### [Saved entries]
↓↓↓

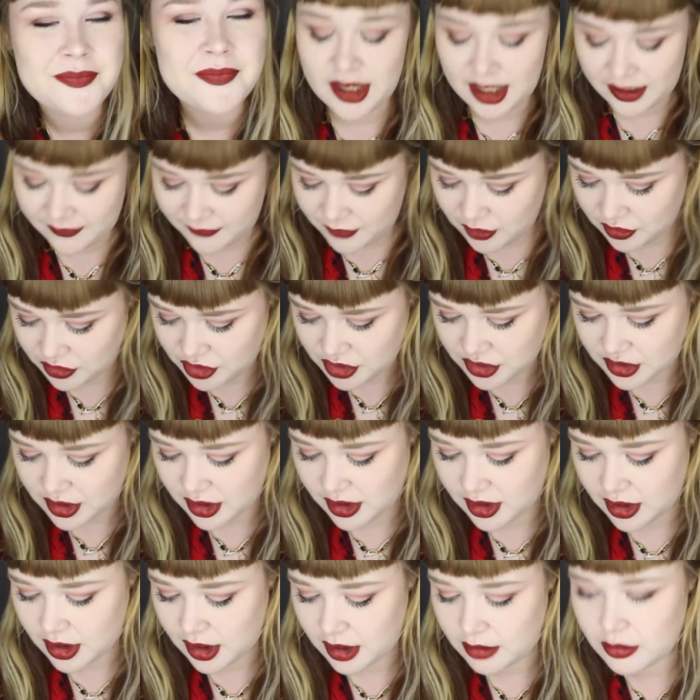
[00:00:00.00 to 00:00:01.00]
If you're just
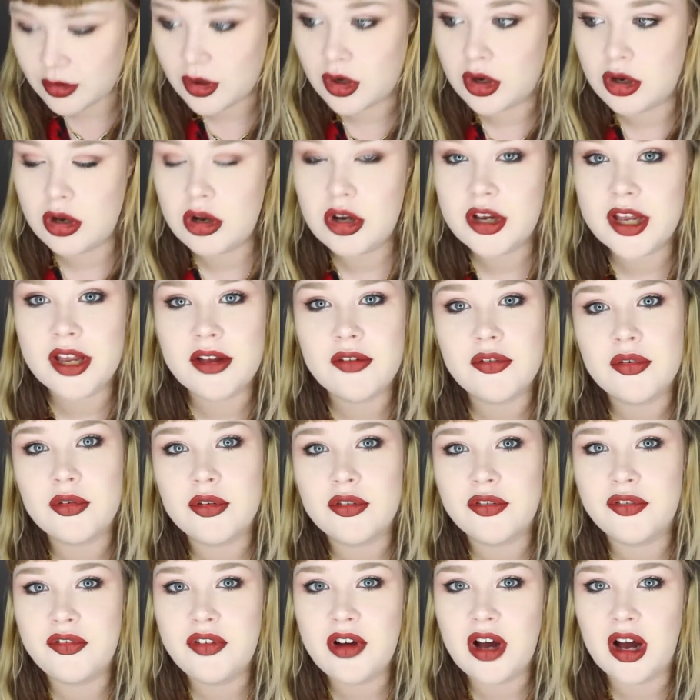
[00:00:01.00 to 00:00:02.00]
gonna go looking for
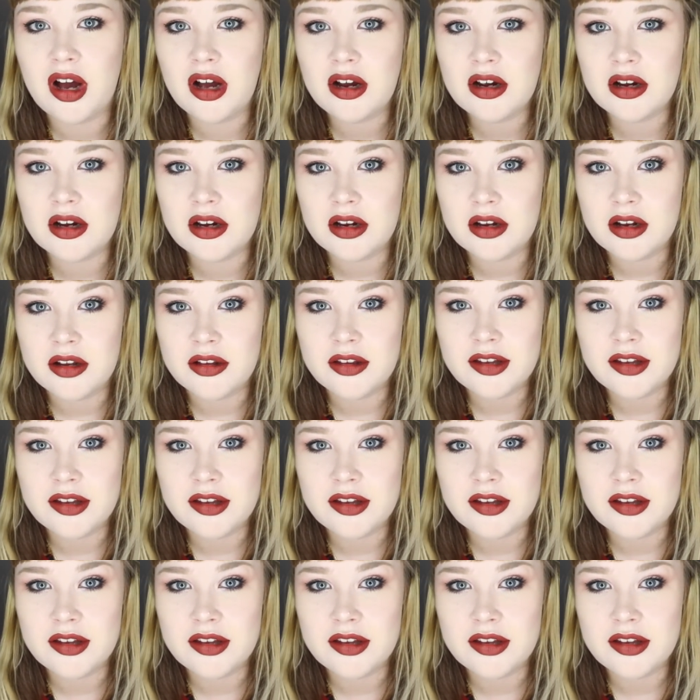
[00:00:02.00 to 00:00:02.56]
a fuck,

↑↑↑

### [What you have to do]
All records above are to be output verbatim, with their pictures omitted.

### [Answer to this exercise]
[00:00:00.00 to 00:00:01.00]
If you're just
[00:00:01.00 to 00:00:02.00]
gonna go looking for
[00:00:02.00 to 00:00:02.56]
a fuck,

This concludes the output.